Return all of the entries below, word for word. Omit each picture.

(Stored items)

——

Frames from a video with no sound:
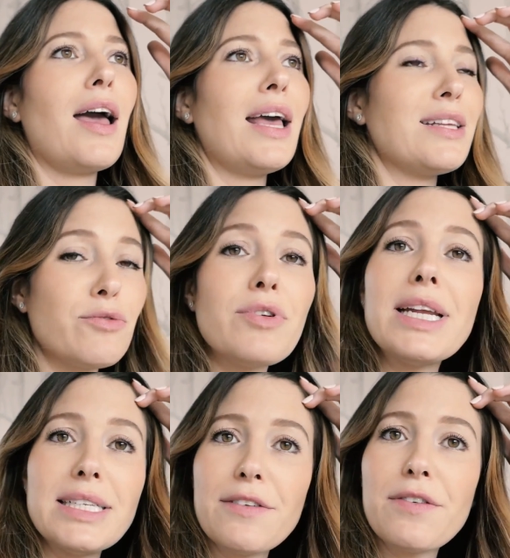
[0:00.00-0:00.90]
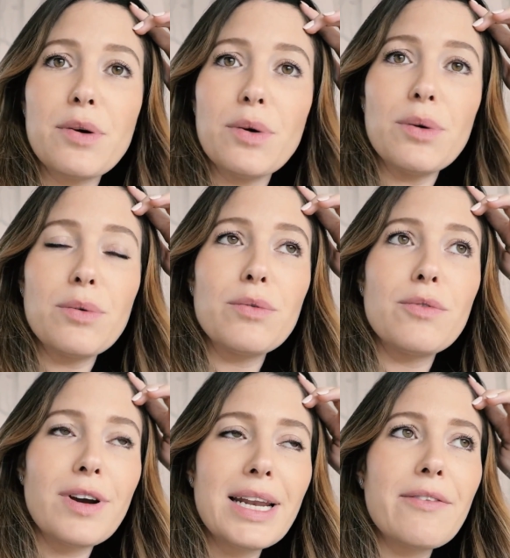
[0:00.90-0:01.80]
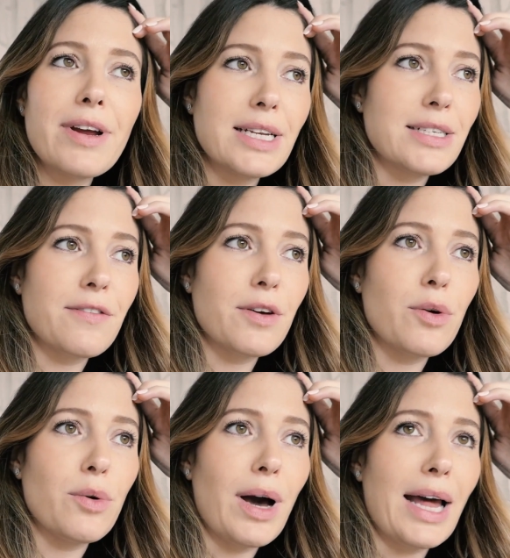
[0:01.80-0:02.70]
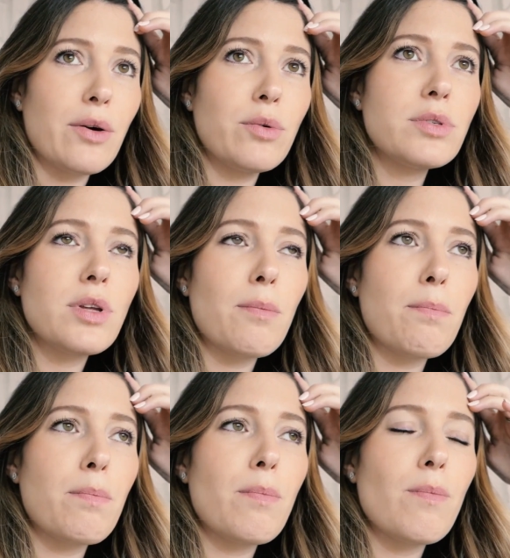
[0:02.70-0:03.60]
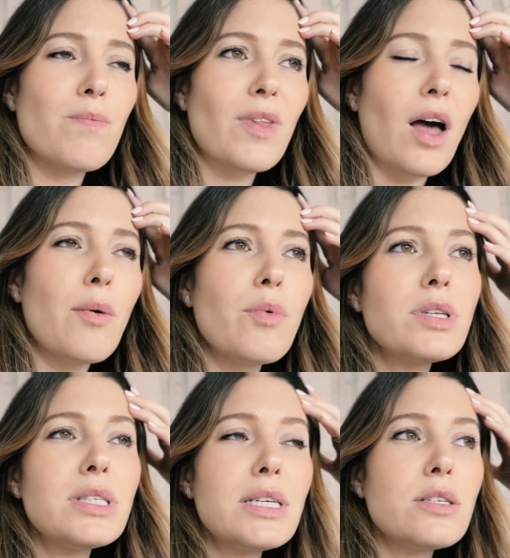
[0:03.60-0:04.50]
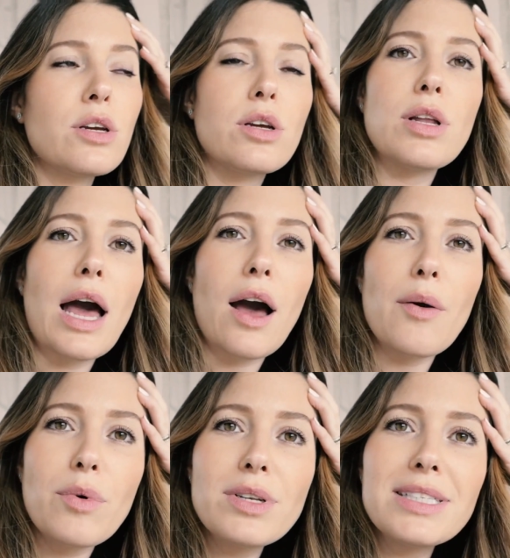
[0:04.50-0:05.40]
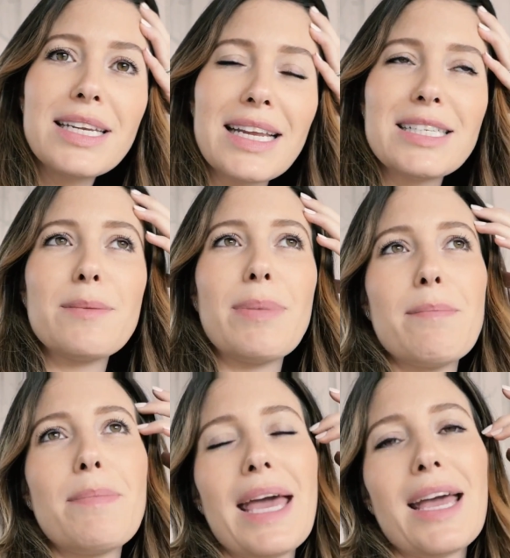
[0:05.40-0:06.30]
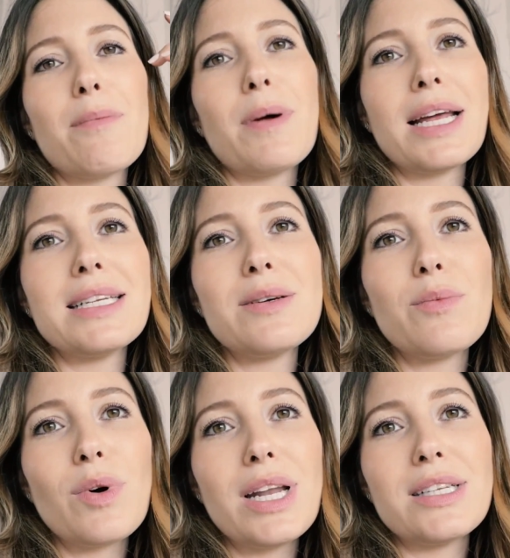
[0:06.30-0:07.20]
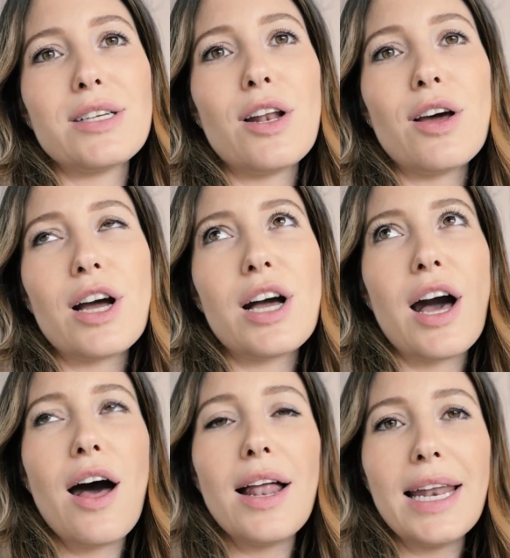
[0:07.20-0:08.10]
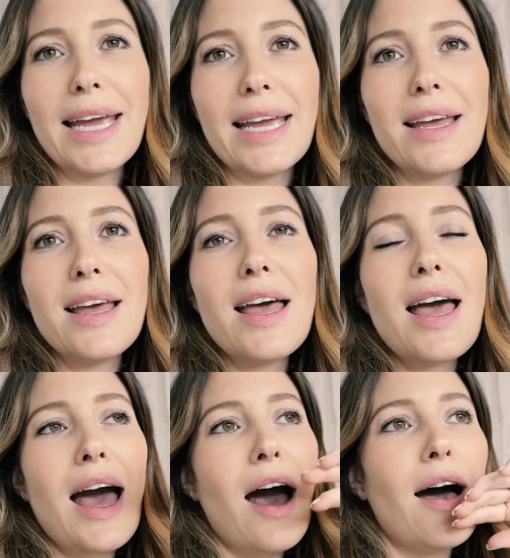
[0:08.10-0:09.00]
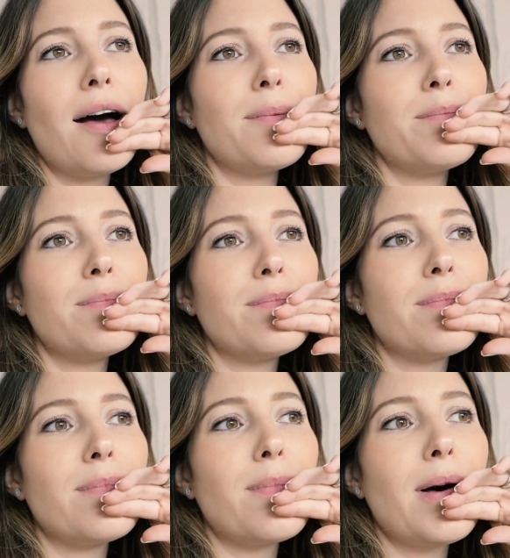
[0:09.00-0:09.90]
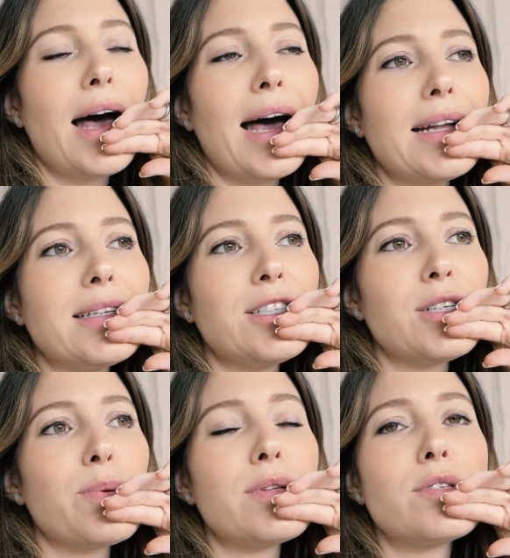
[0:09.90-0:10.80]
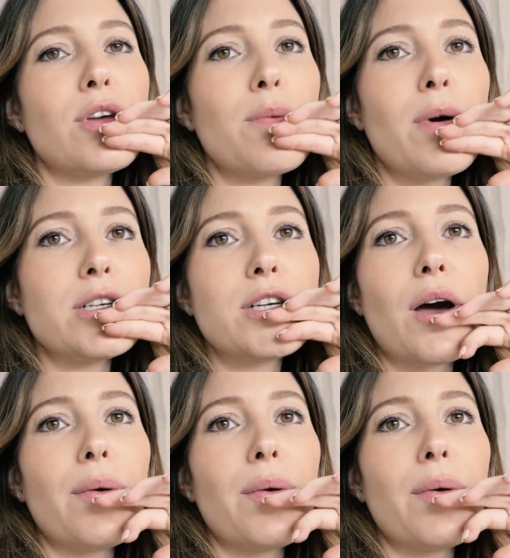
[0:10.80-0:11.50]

it's really difficult, really difficult. And also I wanted it to be pink, but I didn't want it to look girly. And just with so much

——

## Solution to the problem
Frames from a video with no sound:
[0:00.00-0:00.90]
[0:00.90-0:01.80]
[0:01.80-0:02.70]
[0:02.70-0:03.60]
[0:03.60-0:04.50]
[0:04.50-0:05.40]
[0:05.40-0:06.30]
[0:06.30-0:07.20]
[0:07.20-0:08.10]
[0:08.10-0:09.00]
[0:09.00-0:09.90]
[0:09.90-0:10.80]
[0:10.80-0:11.50]

it's really difficult, really difficult. And also I wanted it to be pink, but I didn't want it to look girly. And just with so much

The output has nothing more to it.